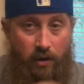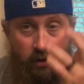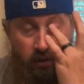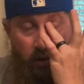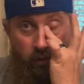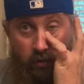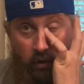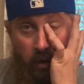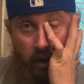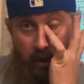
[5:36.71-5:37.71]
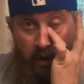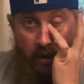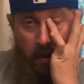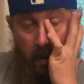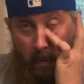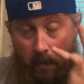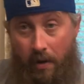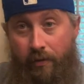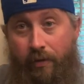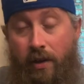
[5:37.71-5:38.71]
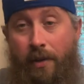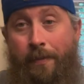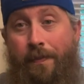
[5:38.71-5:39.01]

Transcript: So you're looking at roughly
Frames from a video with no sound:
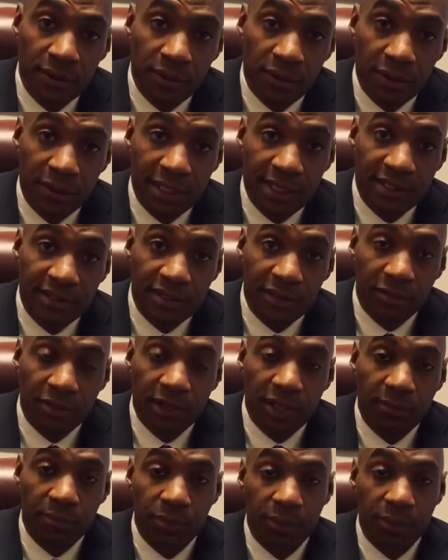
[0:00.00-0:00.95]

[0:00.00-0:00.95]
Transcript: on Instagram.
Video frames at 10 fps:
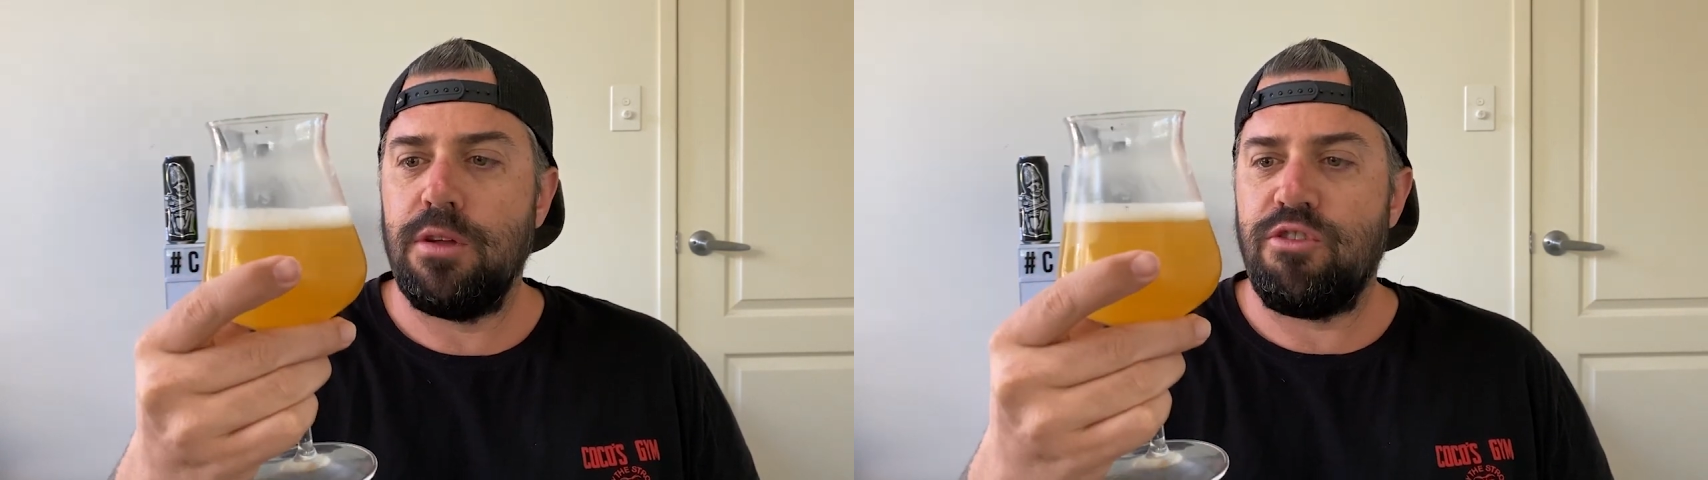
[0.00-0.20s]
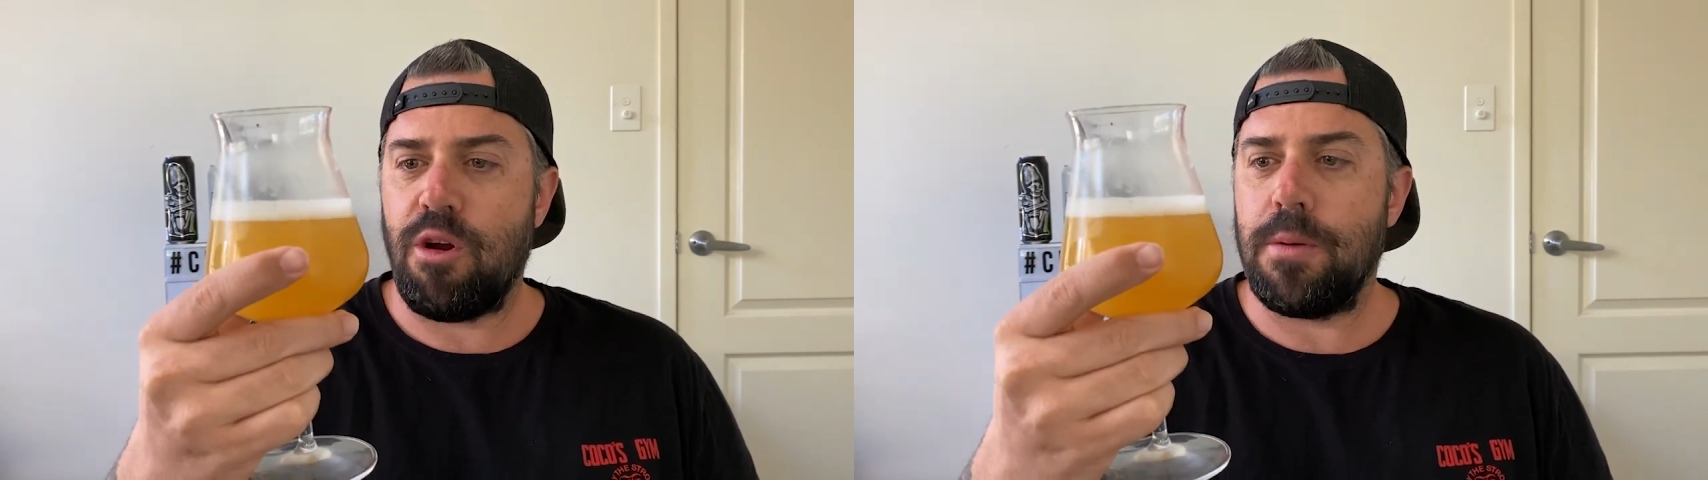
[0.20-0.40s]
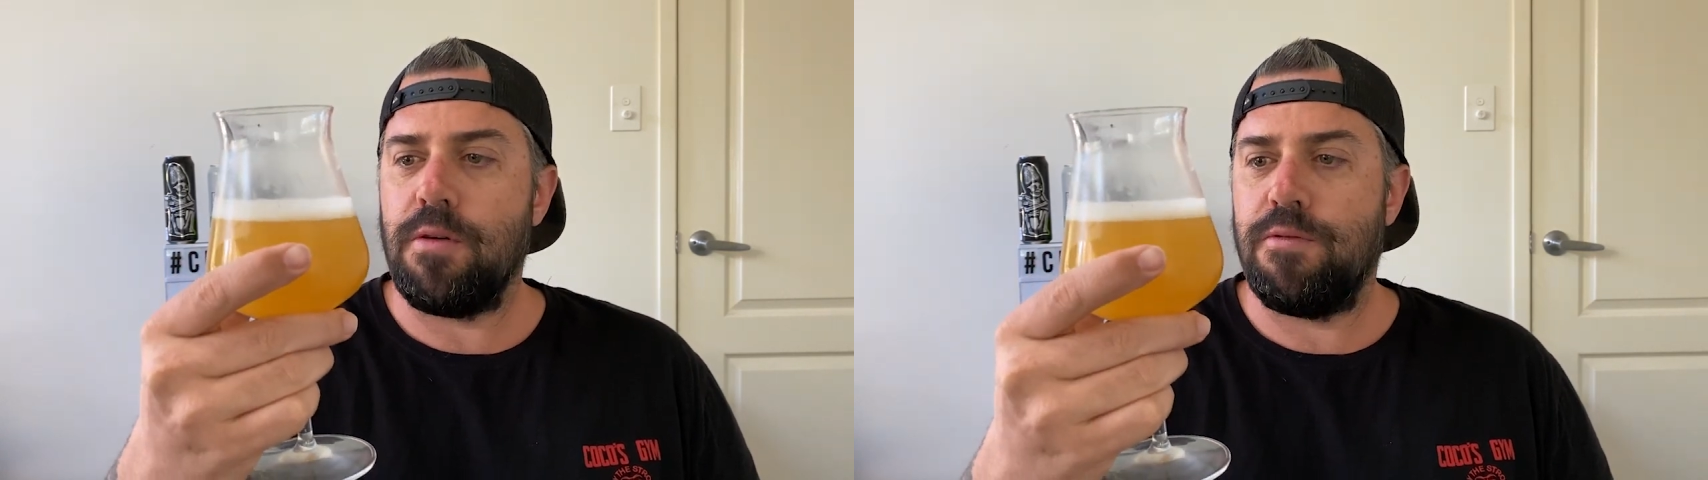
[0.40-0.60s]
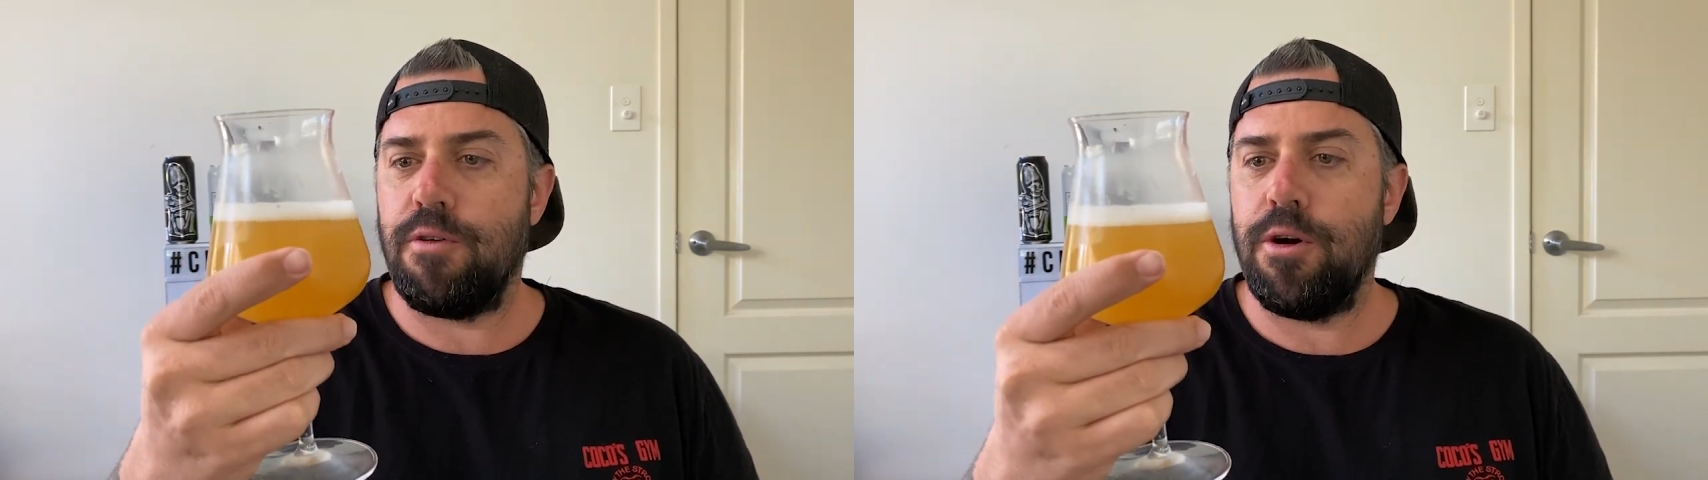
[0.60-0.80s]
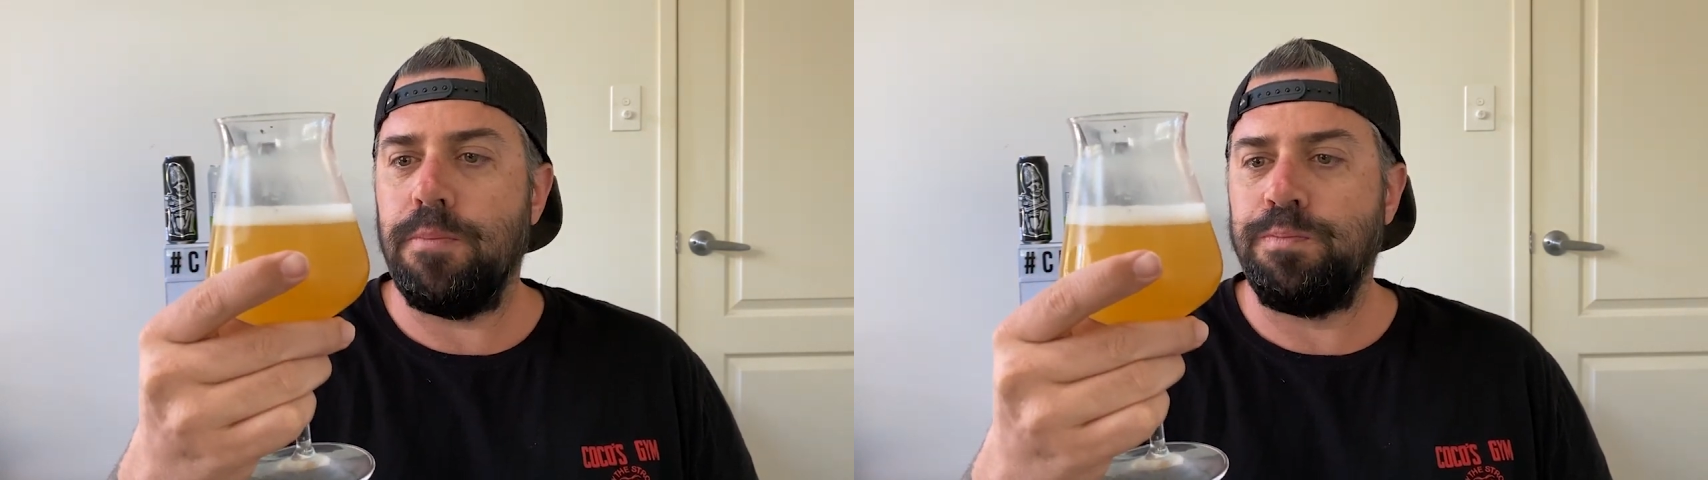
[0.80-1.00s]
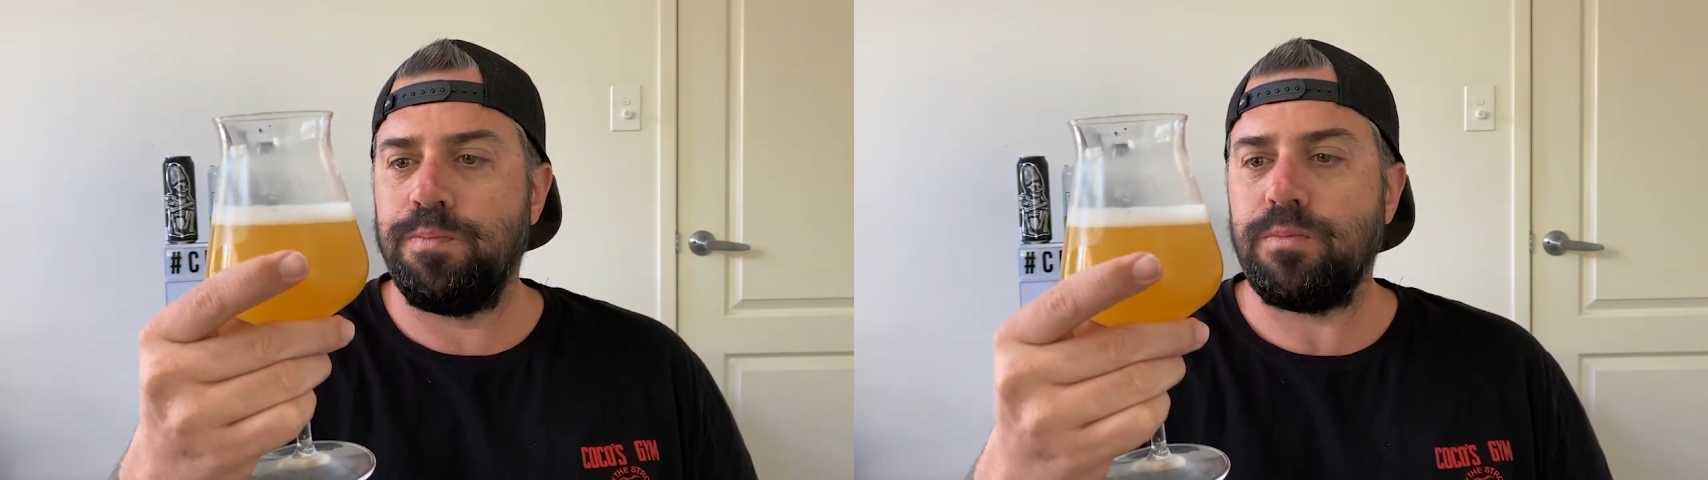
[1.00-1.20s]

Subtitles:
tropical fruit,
++++++
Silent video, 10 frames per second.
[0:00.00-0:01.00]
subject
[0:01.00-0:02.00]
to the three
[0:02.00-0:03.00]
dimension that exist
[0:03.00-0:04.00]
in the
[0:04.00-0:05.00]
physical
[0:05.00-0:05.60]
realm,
++++++
### Task brief
Lines wanted from the entries above: the one with "[5:36.71-5:37.71]", the one with "[0.80-1.00s]", and all lines between. Please copy them exactly, without the pictures and without anything else.

### Task response
[5:36.71-5:37.71]
[5:37.71-5:38.71]
[5:38.71-5:39.01]

Transcript: So you're looking at roughly
Frames from a video with no sound:
[0:00.00-0:00.95]

[0:00.00-0:00.95]
Transcript: on Instagram.
Video frames at 10 fps:
[0.00-0.20s]
[0.20-0.40s]
[0.40-0.60s]
[0.60-0.80s]
[0.80-1.00s]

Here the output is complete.